In the U.S., an unvaccinated young adult suffered paralysis in his legs after being infected with polio, New York officials revealed last month. The virus has also shown up in New York sewers, suggesting it is spreading. But officials said they are not planning a booster campaign because they believe the state’s high vaccination rate should offer enough protection.
Genetic analyses showed that the viruses in the three countries were all “vaccine-derived,” meaning that they were mutated versions of a virus that originated in the oral vaccine.

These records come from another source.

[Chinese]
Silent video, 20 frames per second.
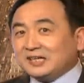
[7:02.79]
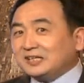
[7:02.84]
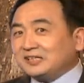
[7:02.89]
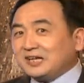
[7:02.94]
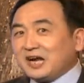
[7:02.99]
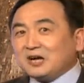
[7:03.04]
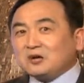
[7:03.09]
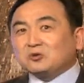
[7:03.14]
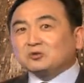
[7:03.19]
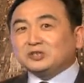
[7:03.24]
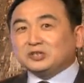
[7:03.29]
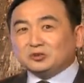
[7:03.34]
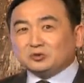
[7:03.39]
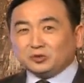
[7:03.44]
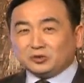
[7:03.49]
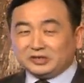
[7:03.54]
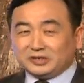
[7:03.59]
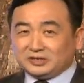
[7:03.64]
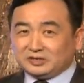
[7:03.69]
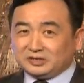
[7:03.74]
然后你
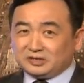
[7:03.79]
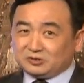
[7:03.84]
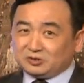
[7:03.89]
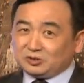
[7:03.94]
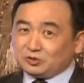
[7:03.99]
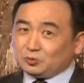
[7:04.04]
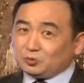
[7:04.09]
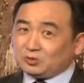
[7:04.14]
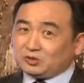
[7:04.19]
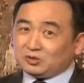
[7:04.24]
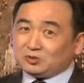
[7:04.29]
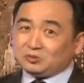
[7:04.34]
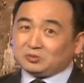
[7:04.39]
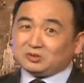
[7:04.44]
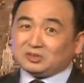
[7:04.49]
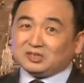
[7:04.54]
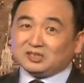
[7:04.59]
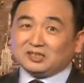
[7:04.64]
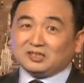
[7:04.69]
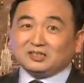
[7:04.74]
说你是如何如
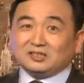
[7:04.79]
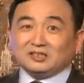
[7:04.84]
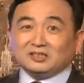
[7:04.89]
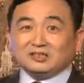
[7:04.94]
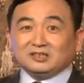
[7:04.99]
何的，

The oral vaccine at issue has been used since 1988 because it is cheap, easy to administer — two drops are put directly into children’s mouths — and better at protecting entire populations where polio is spreading. It contains a weakened form of the live virus.

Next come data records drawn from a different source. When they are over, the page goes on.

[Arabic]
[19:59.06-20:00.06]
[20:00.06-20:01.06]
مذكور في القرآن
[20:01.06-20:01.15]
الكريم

But it can also cause polio in about two to four children per 2 million doses. (Four doses are required to be fully immunized.) In extremely rare cases, the weakened virus can also sometimes mutate into a more dangerous form and spark outbreaks, especially in places with poor sanitation and low vaccination levels.
These outbreaks typically begin when people who are vaccinated shed live virus from the vaccine in their feces. From there, the virus can spread within the community and, over time, turn into a form that can paralyze people and start new epidemics.

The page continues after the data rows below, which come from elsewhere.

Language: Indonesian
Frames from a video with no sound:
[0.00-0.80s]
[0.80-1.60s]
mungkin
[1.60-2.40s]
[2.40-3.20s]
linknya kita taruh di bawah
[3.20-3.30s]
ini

Many countries that eliminated polio switched to injectable vaccines containing a killed virus decades ago to avoid such risks; the Nordic countries and the Netherlands never used the oral vaccine. The ultimate goal is to move the entire world to the shots once wild polio is eradicated, but some scientists argue that the switch should happen sooner.
“We probably could never have gotten on top of polio in the developing world without the (oral polio vaccine), but this is the price we’re now paying,” said Dr. Paul Offit, director of the Vaccine Education Center at the Children’s Hospital of Philadelphia. “The only way we are going to eliminate polio is to eliminate the use of the oral vaccine.”
Aidan O’Leary, director of WHO’s polio department, described the discovery of polio spreading in London and New York as “a major surprise,” saying that officials have been focused on eradicating the disease in Afghanistan and Pakistan, where health workers have been killed for immunizing children and where conflict has made access to some areas impossible.
Still, O’Leary said he is confident Israel, Britain and the U.S. will shut down their newly identified outbreaks quickly.
The oral vaccine is credited with dramatically reducing the number of children paralyzed by polio. When the global eradication effort began in 1988, there were about 350,000 cases of wild polio a year. So far this year, there have been 19 cases of wild polio, all in Pakistan, Afghanistan and Mozambique.
In 2020, the number of polio cases linked to the vaccine hit a peak of more than 1,100 spread out across dozens of countries. It has since declined to around 200 this year so far.
Last year, WHO and partners also began using a newer oral polio vaccine, which contains a live but weakened virus that scientists believe is less likely to mutate into a dangerous form. But supplies are limited.
To stop polio in Britain, the U.S. and Israel, what is needed is more vaccination, experts say. That is something Columbia University’s Barrett worries could be challenging in the COVID-19 era.
“What’s different now is a reduction in trust of authorities and the political polarization in countries like the U.S. and the U.K.,” Barrett said. “The presumption that we can quickly get vaccination numbers up quickly may be more challenging now.”
Oyewale Tomori, a virologist who helped direct Nigeria’s effort to eliminate polio, said that in the past, he and colleagues balked at describing outbreaks as “vaccine-derived,” wary it would make people fearful of the vaccine.
“All we can do is explain how the vaccine works and hope that people understand that immunization is the best protection, but it’s complicated,” Tomori said. “In hindsight, maybe it would have been better not to use this vaccine, but at that time, nobody knew it would turn out like this.”